The show includes works like a map of the constellations one can see from 900 Grand Concourse in November and December interspersed with bits of junk mail and consumer product packaging, as well as a short video of teenagers and baseball fans confronting each other right before a game at Yankee Stadium to demonstrate the occasionally tense relationship between locals and tourists in The Bronx.

Curators Mary Kay Judy and Emilia Shaffer-del Valle said they were hoping to make their exhibit reflect political and social issues facing the South Bronx and avoid being met with the type of derision that other art shows in the borough have faced, specifically the display at a recent party held by real estate developers Somerset Partners and The Chetrit Group.

That show, which included bullet-ridden cars, offended many Bronxites, who viewed it as invoking old stereotypes of their borough as a dangerous place. An exhibit by No Longer Empty at the Old Bronx Borough Courthouse earlier this year prompted concerns about incoming gentrification as well.

Judy said she was hoping for "Intersecting Imaginaries" to get a warmer reception from the community.

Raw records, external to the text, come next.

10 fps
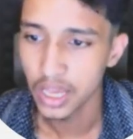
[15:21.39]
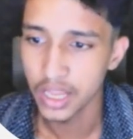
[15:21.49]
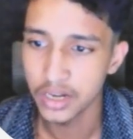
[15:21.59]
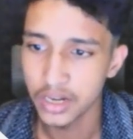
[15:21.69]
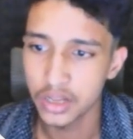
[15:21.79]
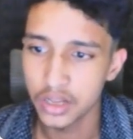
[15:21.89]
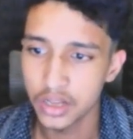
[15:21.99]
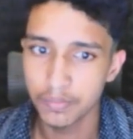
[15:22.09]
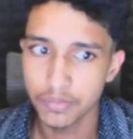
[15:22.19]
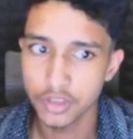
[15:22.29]
And
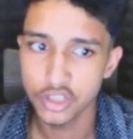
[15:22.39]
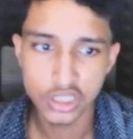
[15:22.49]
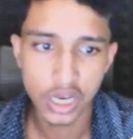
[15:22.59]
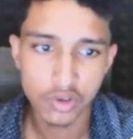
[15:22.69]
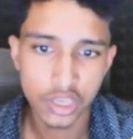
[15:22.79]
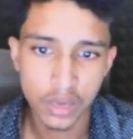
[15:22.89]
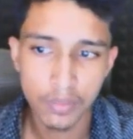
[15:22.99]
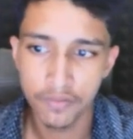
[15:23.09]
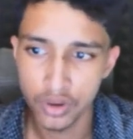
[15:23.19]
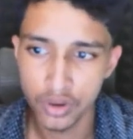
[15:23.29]
you just have to
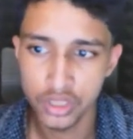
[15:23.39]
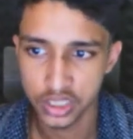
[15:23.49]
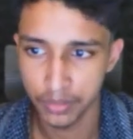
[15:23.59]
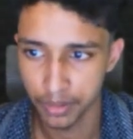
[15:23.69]
keep a few things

"While certainly we inherited some of the legacy of the courthouse, I think we were all looking at this with fresh eyes," she said. "I do think that we were extra conscientious in thinking things through."

"It was really important that we didn't come in here with any preconceived ideas about what the exhibit should be because that's not the point," echoed Shaffer-del Valle. "It should be site responsive."

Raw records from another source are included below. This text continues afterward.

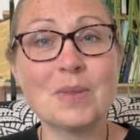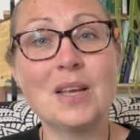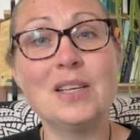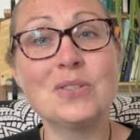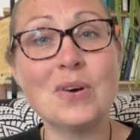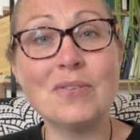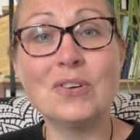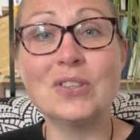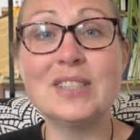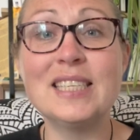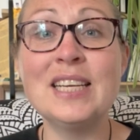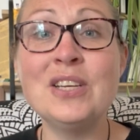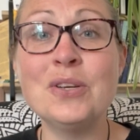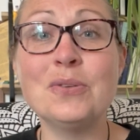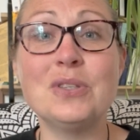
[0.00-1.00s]
So I've
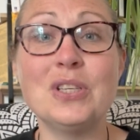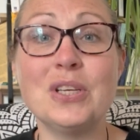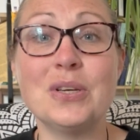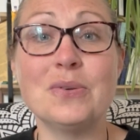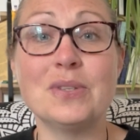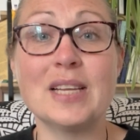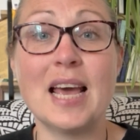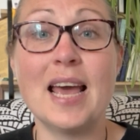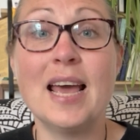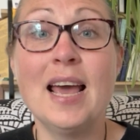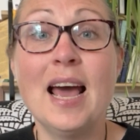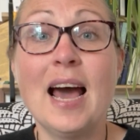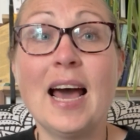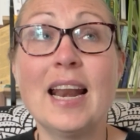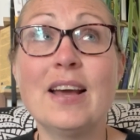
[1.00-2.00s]
continued to use it,
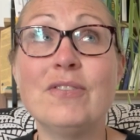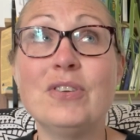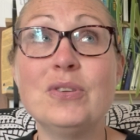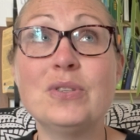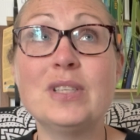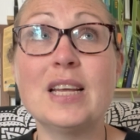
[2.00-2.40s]
and I've used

One piece in particular at the exhibit deals very directly with the gentrification worries plaguing many Bronxites: Jerome Avenue Workers, a series from the Bronx Photo League that aims to document the people and jobs that would be impacted by the city's plans to rezone part of Jerome Avenue for residential development.

"There are people who have been there for more than 30 years," said Bronx Photo League filmmaker Giacomo Francia. "There are businesses that have been there for 60, 70 years, so that’s what we wanted to talk about."

Making these types of social issues central to the display was a conscious decision for the curators, who viewed it as a way to accurately reflect where they were hosting their exhibit.

"We are aware of the tension, and we are not shying away from it," said Shaffer-del Valle. "We want people's voices to be heard in our space as much as they can."

Ed García Conde, founder of the blog Welcome2TheBronx, described the show as a huge success in terms of accurately dealing with local concerns.

"I think they did an excellent job in curating an exhibition that's reflective of the space and borough they inhabit," he said. "The exhibition speaks to many issues, from urban decay to gentrification."

Linda Cunningham, a Bronx artist featured in the exhibit, agreed, stressing that the role of the art show was to depict gentrification, not cause it.

"The art exhibitions are talking about it. We are raising the issues. We’re the people who portray it," she said.

"The exhibition doesn’t cause gentrification," she continued. "The exhibition is exposing it."